D’altra parte, vi è un aspetto che non possiamo tralasciare. Quando parliamo di consumo di alcol e droghe, i cambiamenti che si verificano a livello cerebrale sono immensi, devastanti a volte. Le alterazioni generate nella corteccia prefrontale, nell’amigdala e nello striato sono enormi e, in molti casi, irreversibili.
La dipendenza è una malattia cronica?
Il cervello dipendente può talvolta dare prova di alterazioni croniche. L’intossicazione da determinate sostanze deteriora la memoria a breve termine e la capacità di immagazzinare informazioni nuove. Allo stesso modo, l’alcol, per esempio, ha un grave impatto sul cervelletto che può interferire su aspetti quali la coordinazione motoria.
Gli esperti dell’Istituto Nazionale sull’Abuso di Droghe affermano che la dipendenza è un disturbo del cervello ricorrente e cronico. Tuttavia, sono già molti i neurologi che mettono in dubbio quest’affermazione.
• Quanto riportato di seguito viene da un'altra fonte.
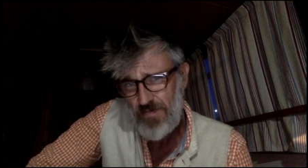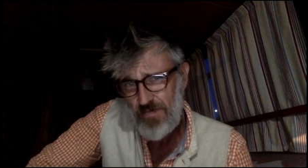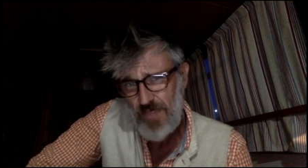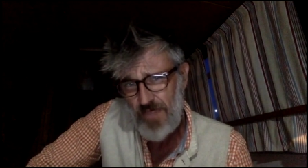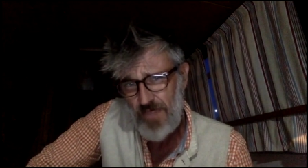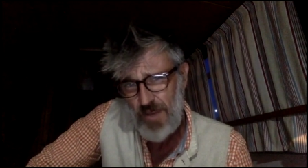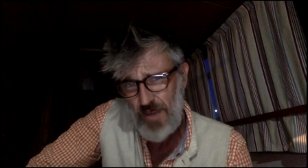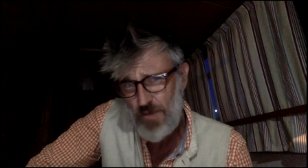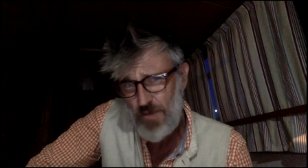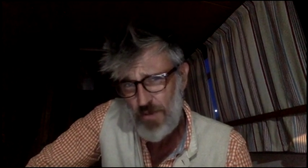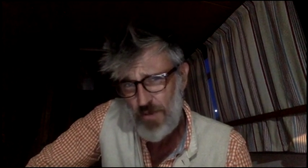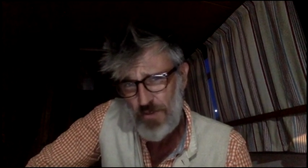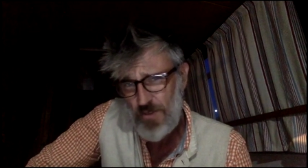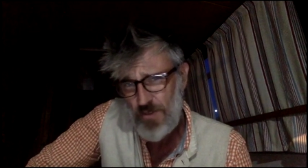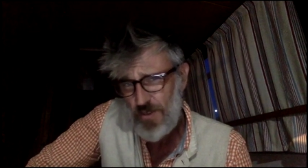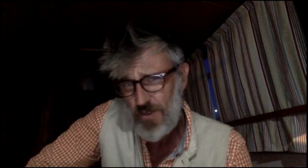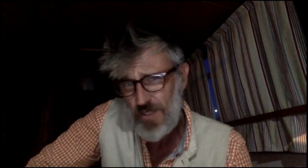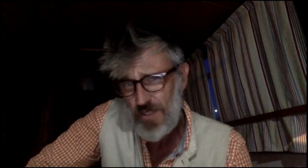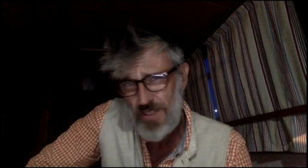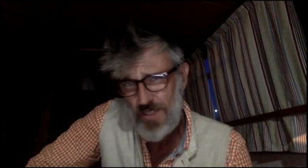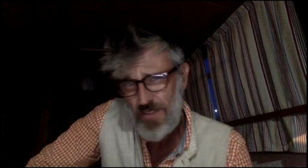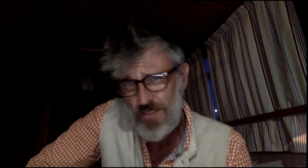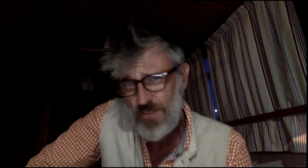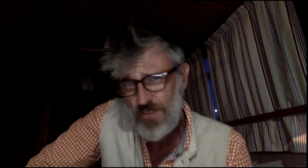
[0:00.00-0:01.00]
I'm not doing
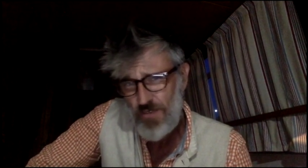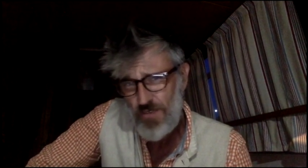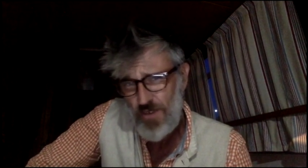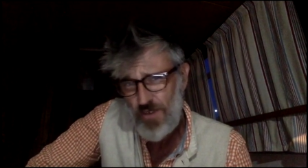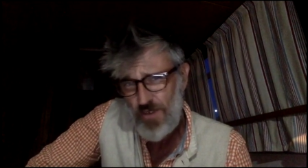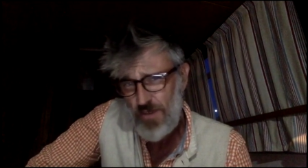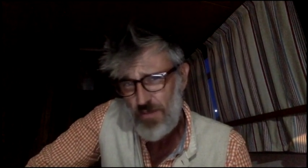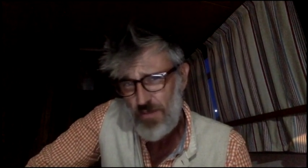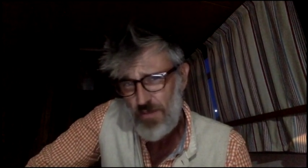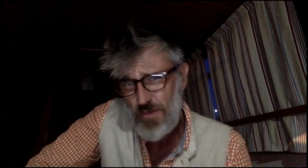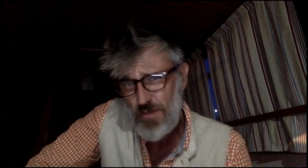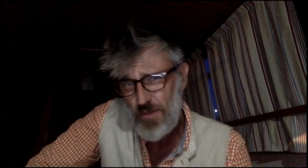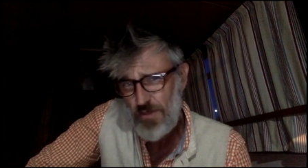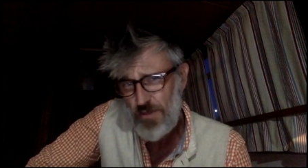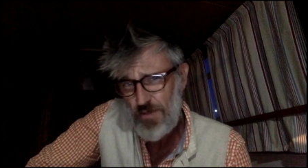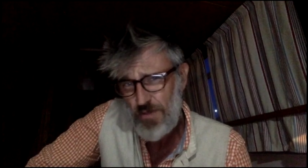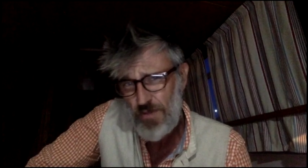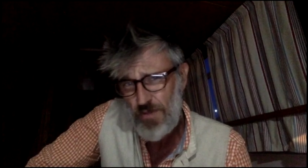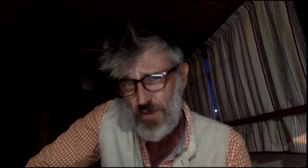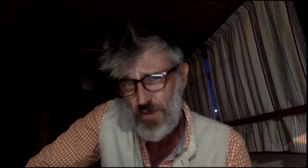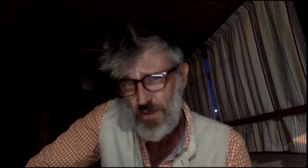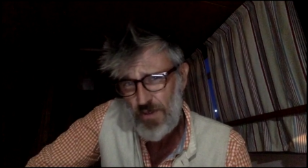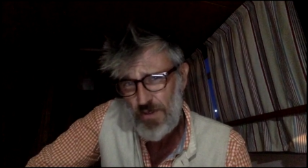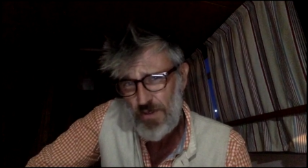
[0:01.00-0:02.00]
it to try and build
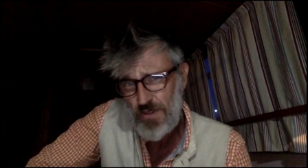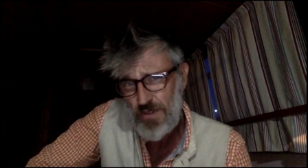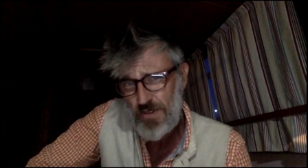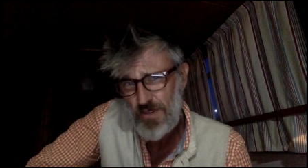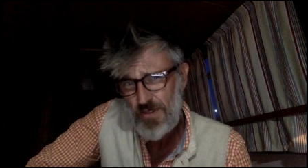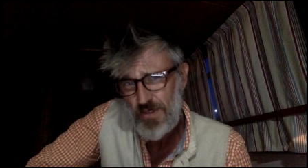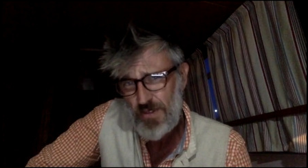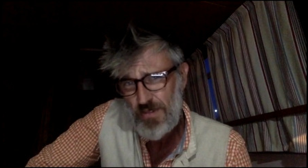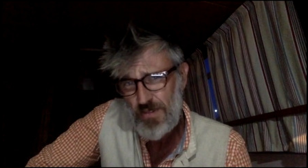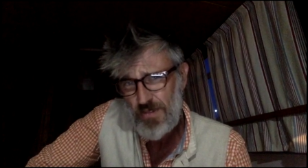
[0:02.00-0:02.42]
followers.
Tale asseverazione risiede in un concetto che tutti conosciamo e abbiamo ascoltato in più di una occasione: la plasticità cerebrale. Il cervello non è come il cuore, lo stomaco o il pancreas, ha una virtù eccezionale: è progettato per cambiare, per produrre nuove connessioni neuronali, per imparare e allenarsi per creare nuovi tessuti e cellule nervosi. Se il nostro cervello non fosse cambiato nel corso del tempo, adesso ci troveremo in uno stato comatoso. Evolviamo, cambiamo, generiamo nuove capacità.
Che cosa significa questo e che relazione ha con il cervello dipendente? Speranza. Così come molti pazienti con un danno cerebrale sono capaci di migliorare certi aspetti per disporre di una migliore qualità di vita, può succedere lo stesso anche con chi ha una dipendenza.
Si tratterebbe, in sostanza, di generare nuovi schemi sinaptici in base a nuove condotte e pensieri. Una porta verso il cambiamento, che si sta sviluppando già in molte cliniche e centri di riabilitazione con buoni indici di successo. La scienza e la conoscenza in merito al cervello umano sono in continua evoluzione; qualcosa che rende più semplice il compito di dare risposte migliori a qualsiasi bisogno.